▸ **Data for the task**:
*** Block opens ***

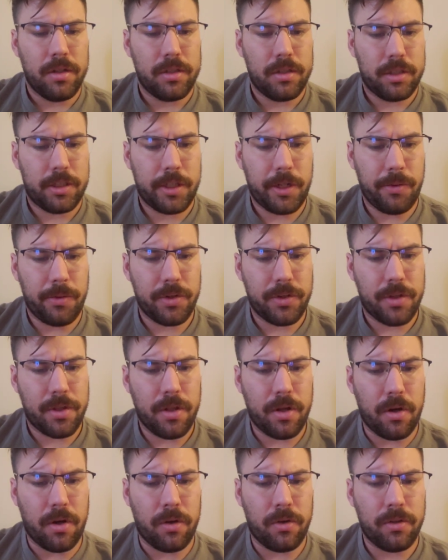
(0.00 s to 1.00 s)
She was
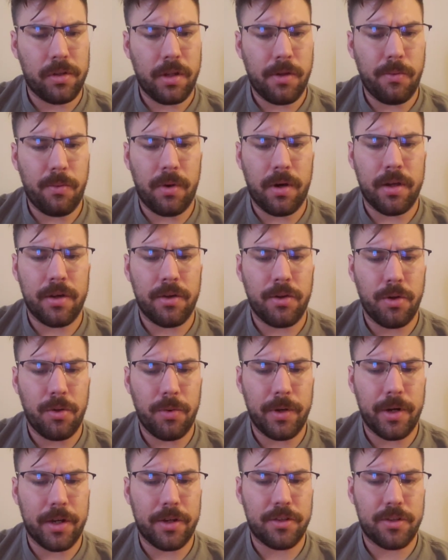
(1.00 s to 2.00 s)
the only one who
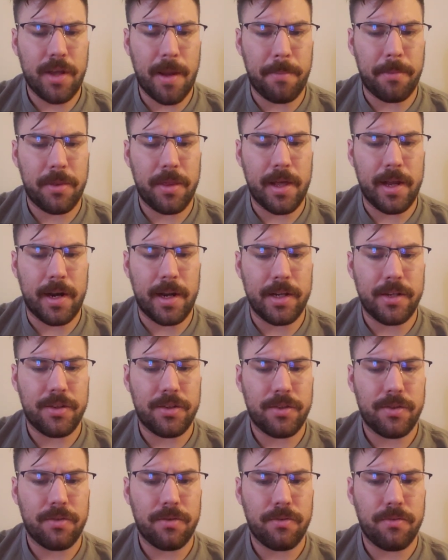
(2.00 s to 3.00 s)
would accept
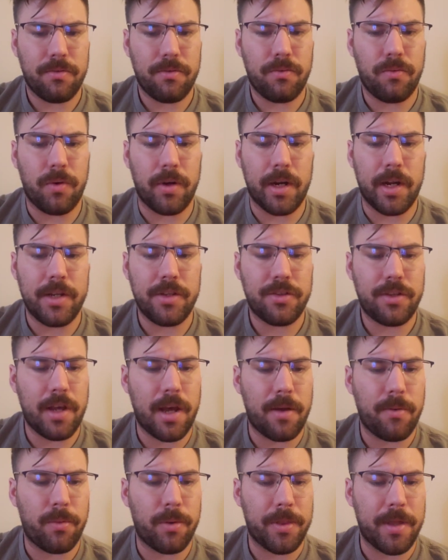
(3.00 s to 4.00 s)
what I
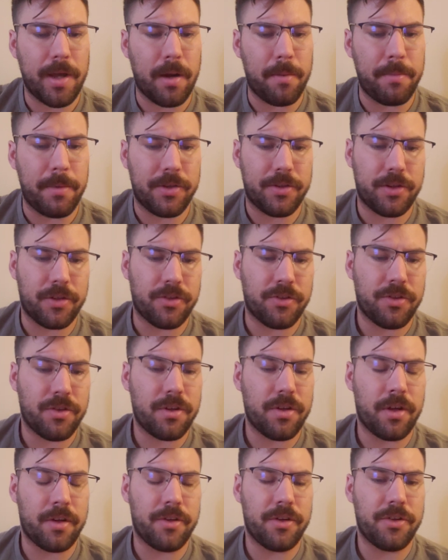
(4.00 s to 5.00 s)
said without
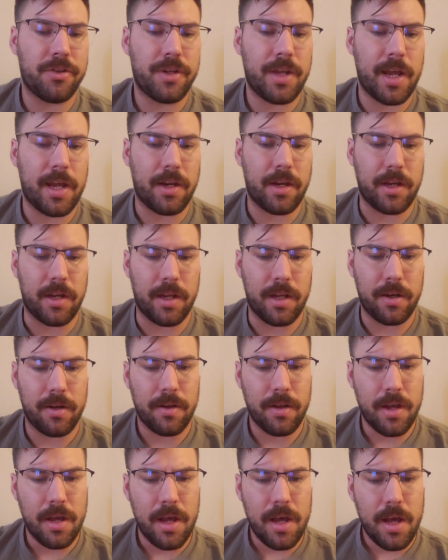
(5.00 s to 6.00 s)
misunderstanding it,
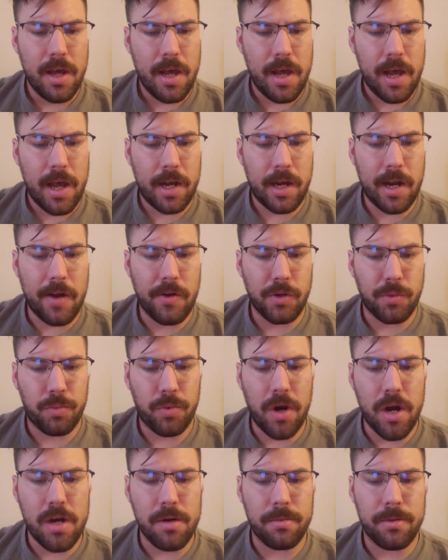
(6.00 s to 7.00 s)
and I was
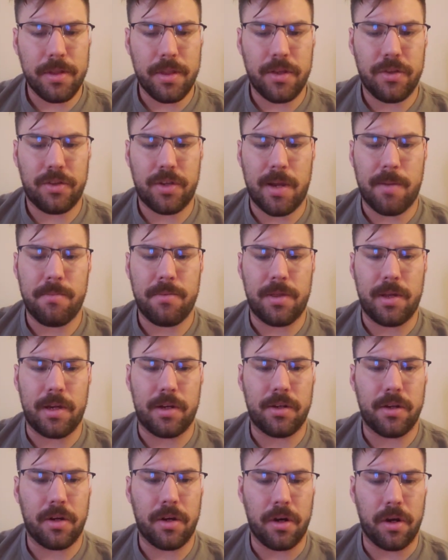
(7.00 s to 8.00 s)
probably the same
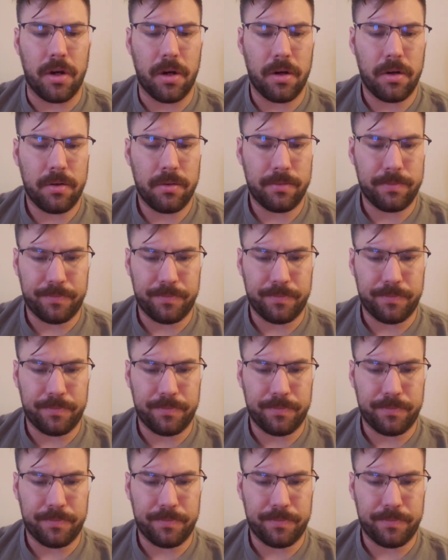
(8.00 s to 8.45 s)
thing to her.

*** Block closes ***

▸ **What is required**: Where the line containing "(2.00 s to 3.00 s)" appears, begin copying there and continue exactly through the final line of the records; both end lines belong in the copy, pictures do not.

▸ **Written answer**:
(2.00 s to 3.00 s)
would accept
(3.00 s to 4.00 s)
what I
(4.00 s to 5.00 s)
said without
(5.00 s to 6.00 s)
misunderstanding it,
(6.00 s to 7.00 s)
and I was
(7.00 s to 8.00 s)
probably the same
(8.00 s to 8.45 s)
thing to her.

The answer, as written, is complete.